ST/PE G2-Gata4 cells throughout cardiac development. (A and B) G2-Gata4^LacZ mice show reporter activity in the septum transversum (including the PE) at E9.5 (A) and inflow myocardium at E11.5 (B, arrowheads). (C and D) Immunohistochemistry of G2-Gata4^CreYFP+ samples illustrates the expression of GATA4 (C) and WT1 (D) proteins in G2-Gata4^CreYFP+ cells at E9.5 PE. (E–F′) G2-Gata4^CreYFP mice show an increasing number of G2-Gata4^CreYFP+ cells from the developing epicardium in subepicardial and intramyocardial areas between stages E10.5 and E14.5. The epicardium comprises WT1⁺/G2-Gata4⁺ (arrowheads) and WT1⁺/G2-Gata4⁻ cells (F, arrows).
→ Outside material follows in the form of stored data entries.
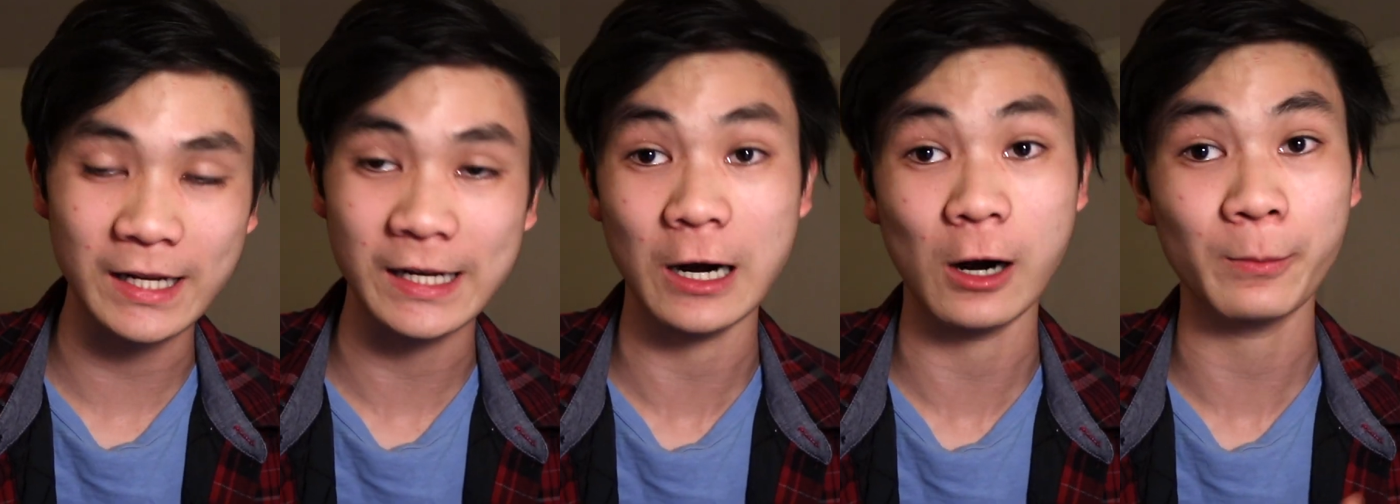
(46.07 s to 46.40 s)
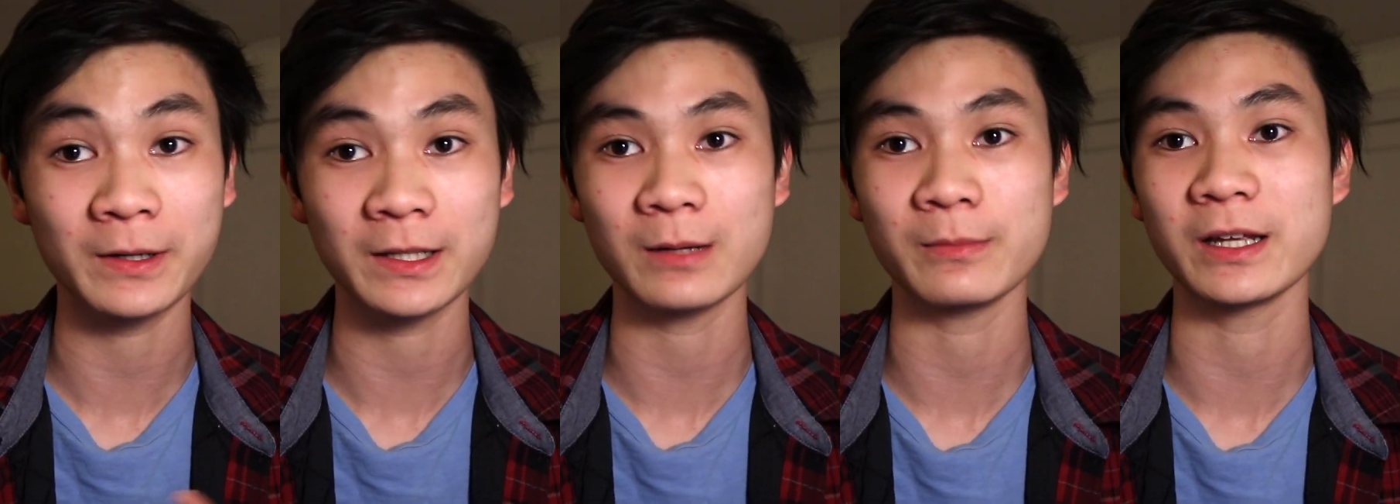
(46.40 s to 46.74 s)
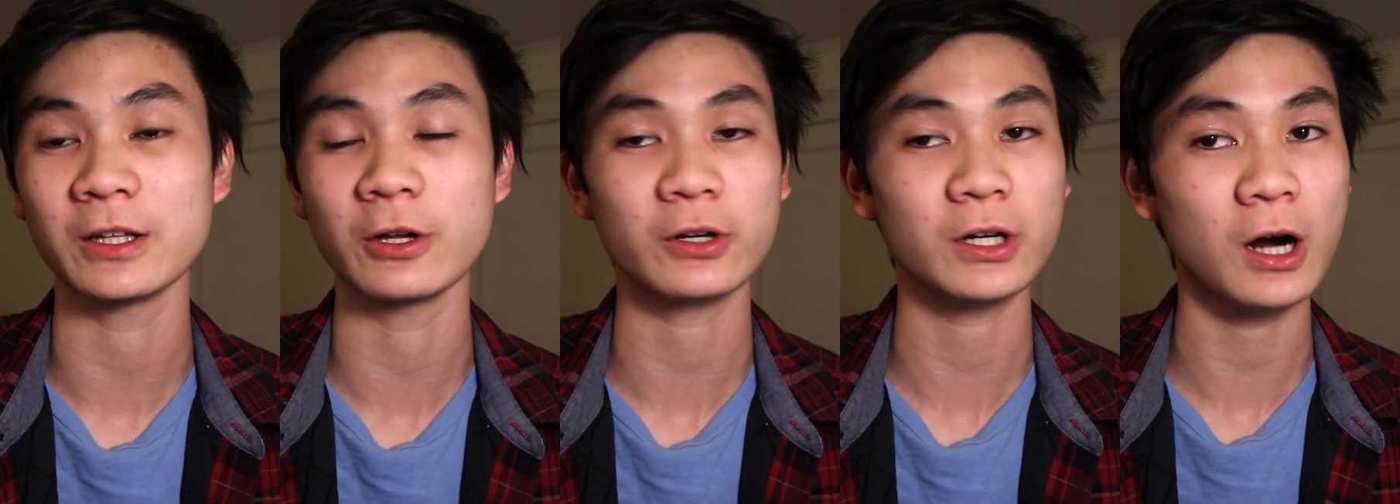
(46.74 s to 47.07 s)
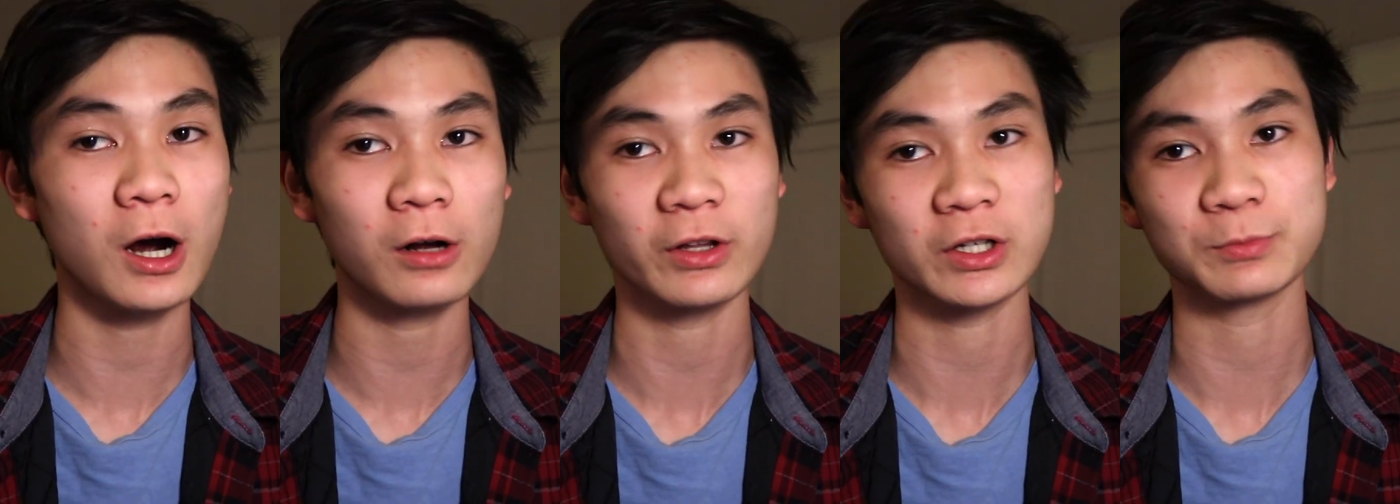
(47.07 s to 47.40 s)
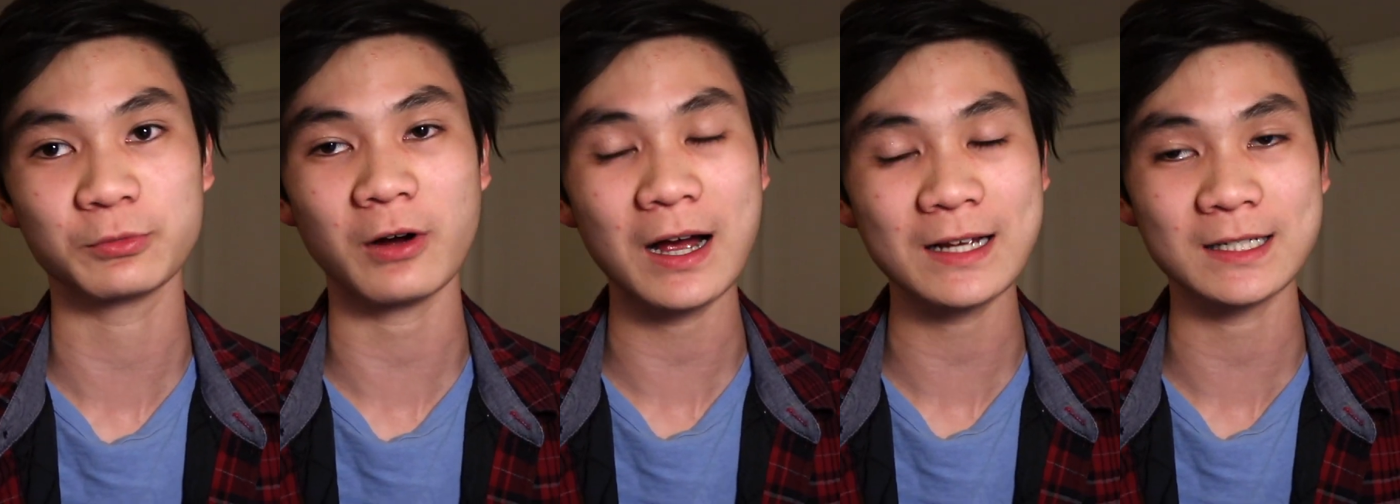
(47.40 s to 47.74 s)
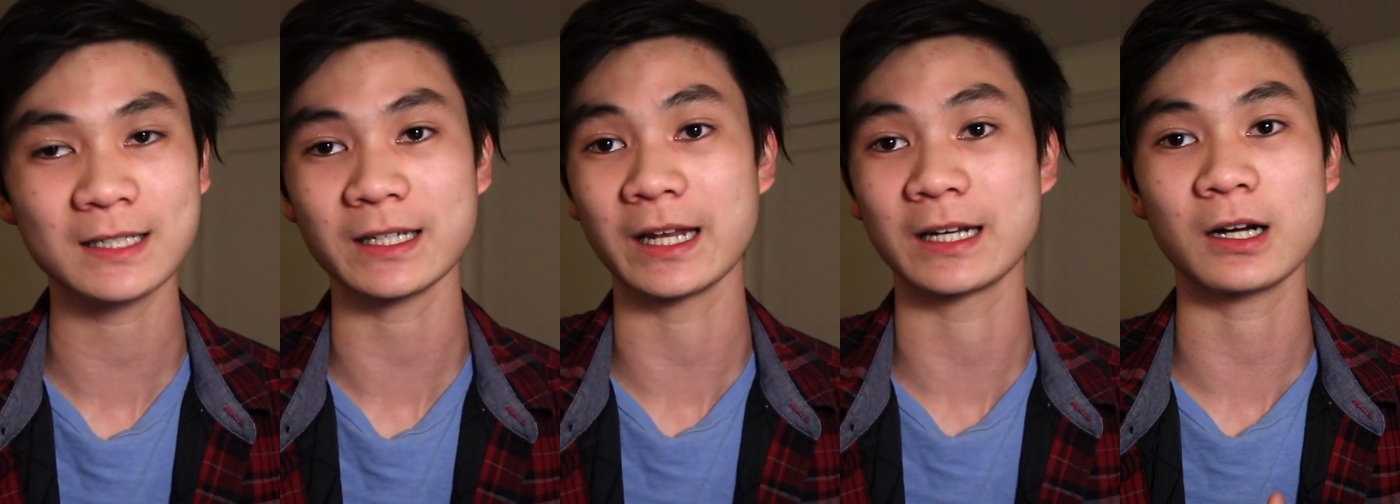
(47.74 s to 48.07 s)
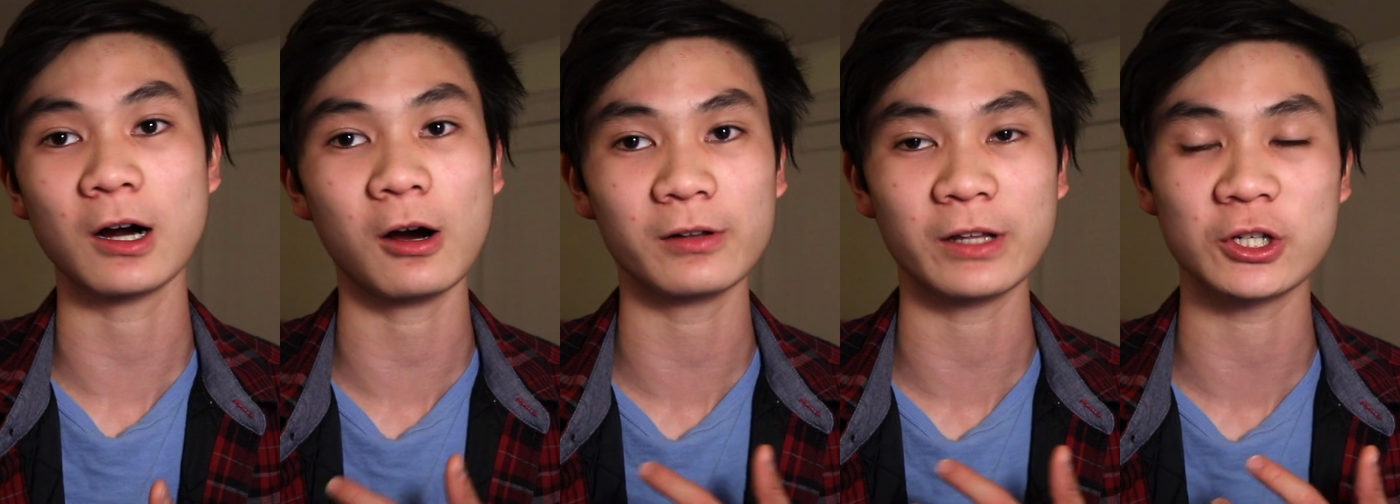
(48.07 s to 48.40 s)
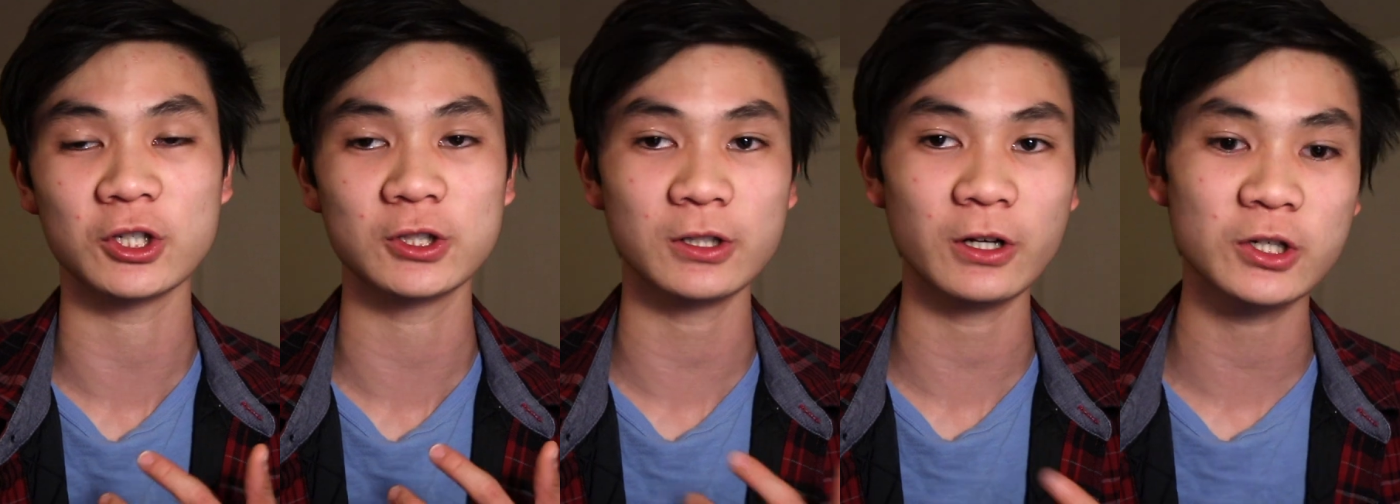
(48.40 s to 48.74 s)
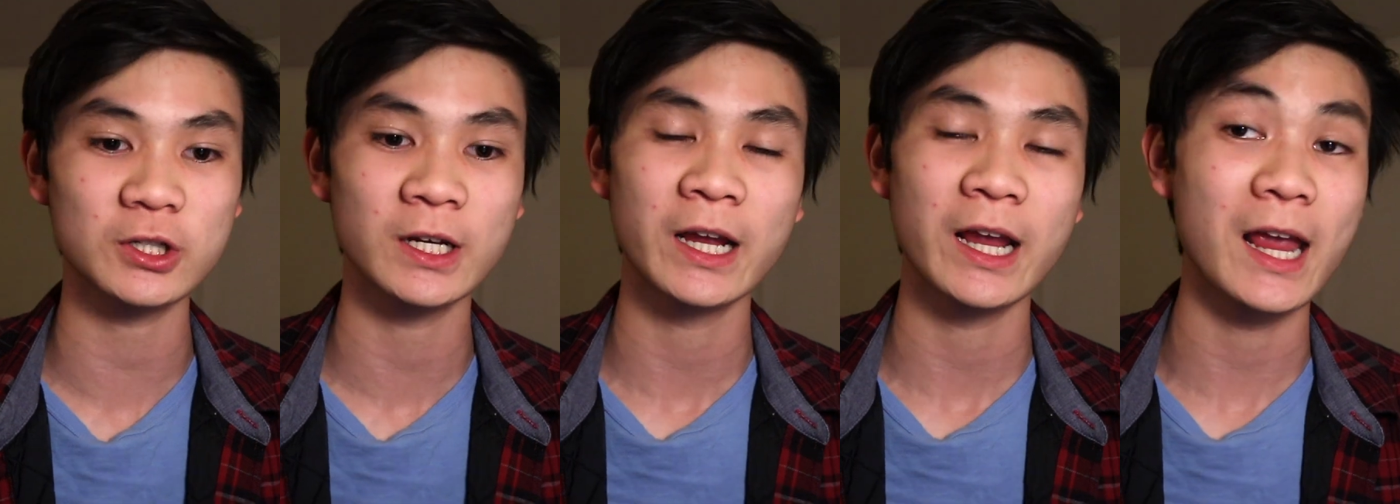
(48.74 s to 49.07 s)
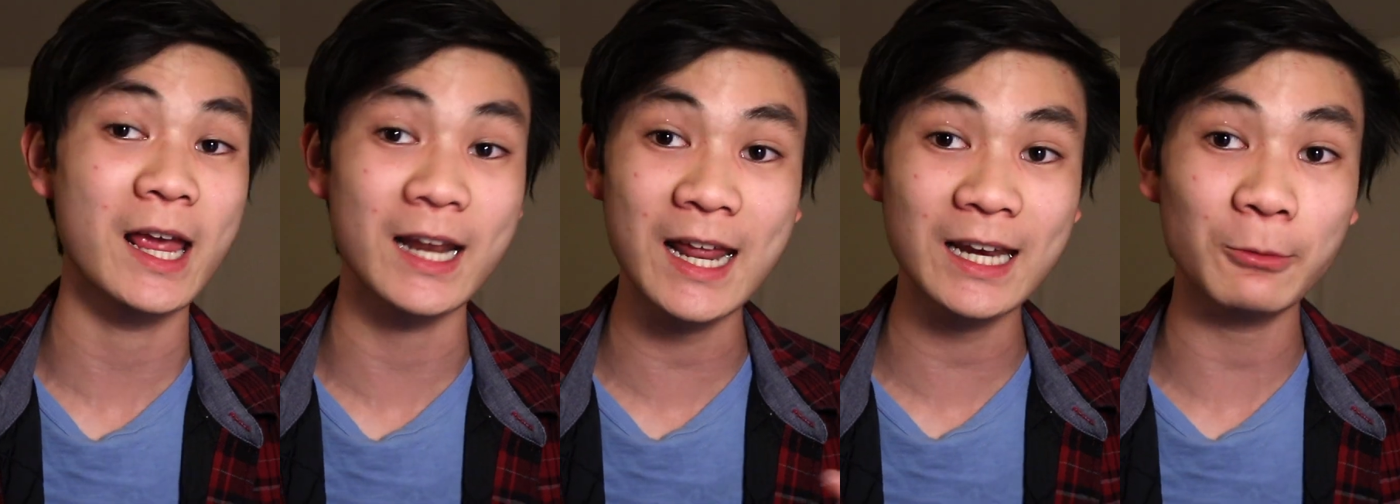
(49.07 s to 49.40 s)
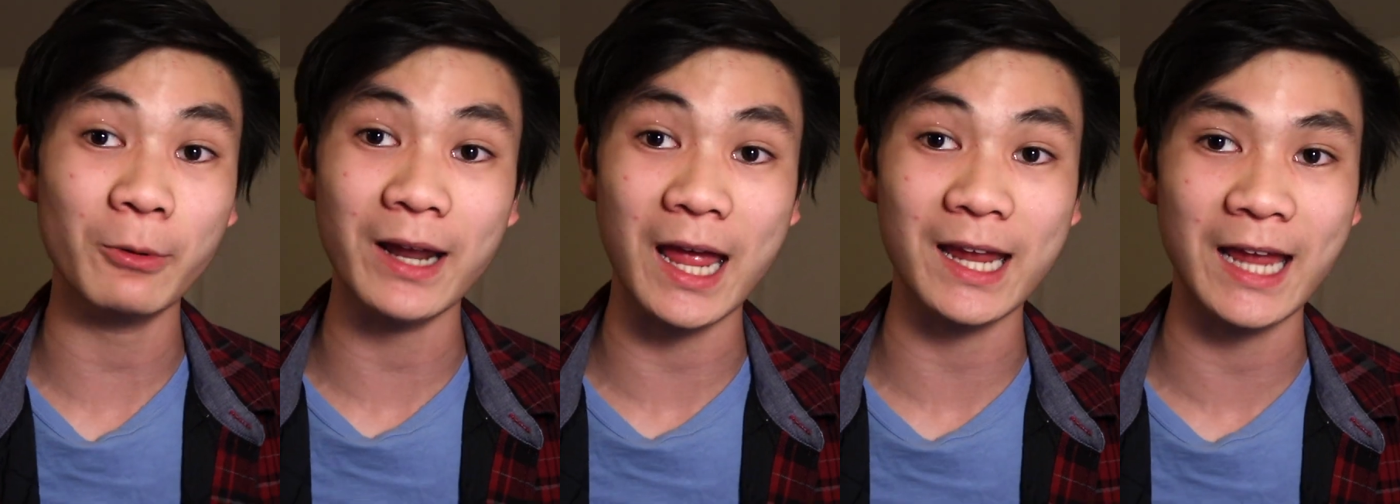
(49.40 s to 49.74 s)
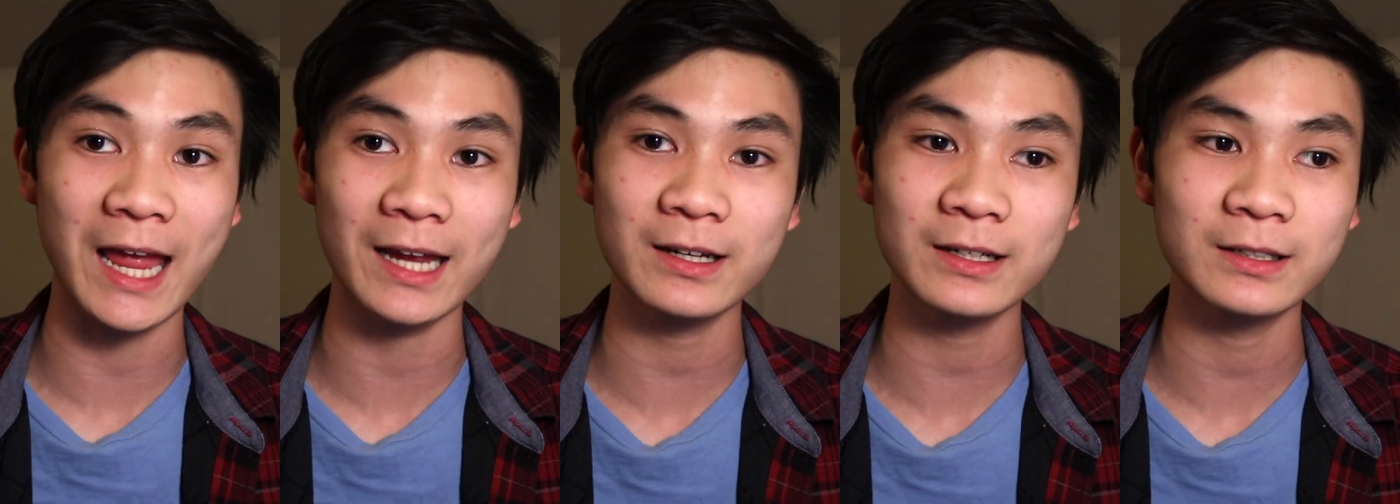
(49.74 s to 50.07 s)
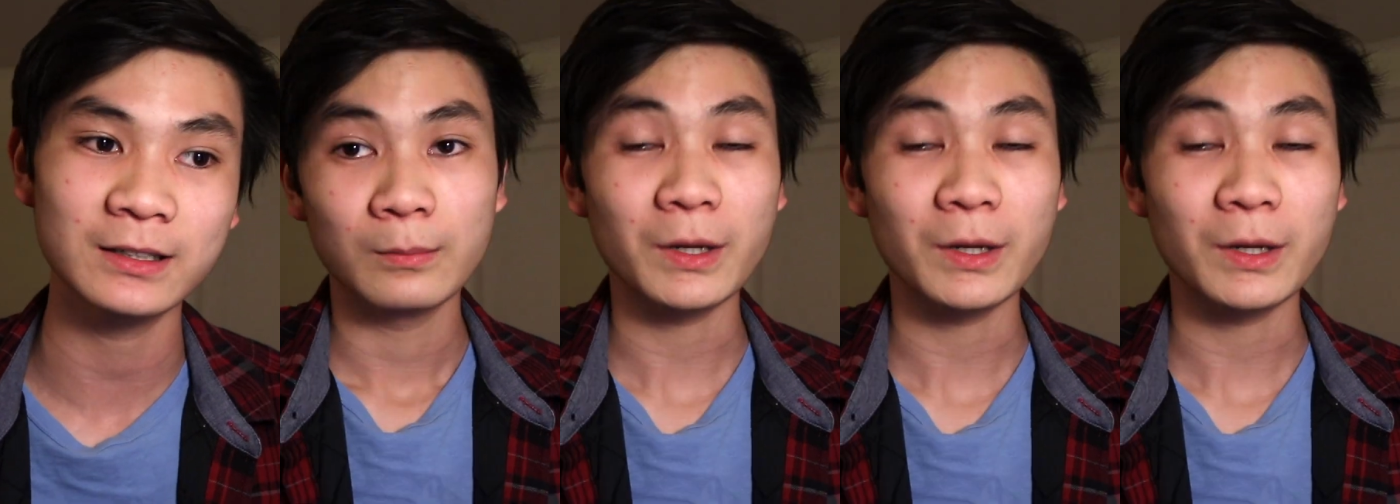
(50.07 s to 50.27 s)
and helping them in their college process and college search in any way I can.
A few EPDCs retain WT1 expression transiently (F and F′, white arrow), but other EPDCs do not (F′, black arrows). (G) Wt1 gene expression is conspicuous in the epicardium but is restricted to a few EPDCs (arrowheads). (H) Progressive expansion of EPDCs through the myocardial walls at E14.5–18.5 parallels G2-Gata4^CreYFP+ incorporation in developing coronary blood vessels (arrows). (I and J) 3D reconstructions (I) and tissue section analysis (J) of the developing coronary vasculature allow perivascular cells (arrows in I and J) to be distinguished from G2-Gata4^CreYFP+ CoE cells (arrowheads in I and J). (K and L) Identification of active Notch1 signaling by Notch1 intracellular domain (N1ICD) nuclear localization confirms the arterial nature of these vessels (arrows). A, atrium; AVC, atrio–ventricular canal; ENDO, endocardium; EPI, epicardium; IVS, interventricular septum; MYO, myocardium; PE, proepicardium; ST, septum transversum; V, ventricle. (Scale bars: 100 µm in A and B; 50 µm in C–H; 40 µm in I; 10 µm in J; 25 µm in K; 5 µm in L.)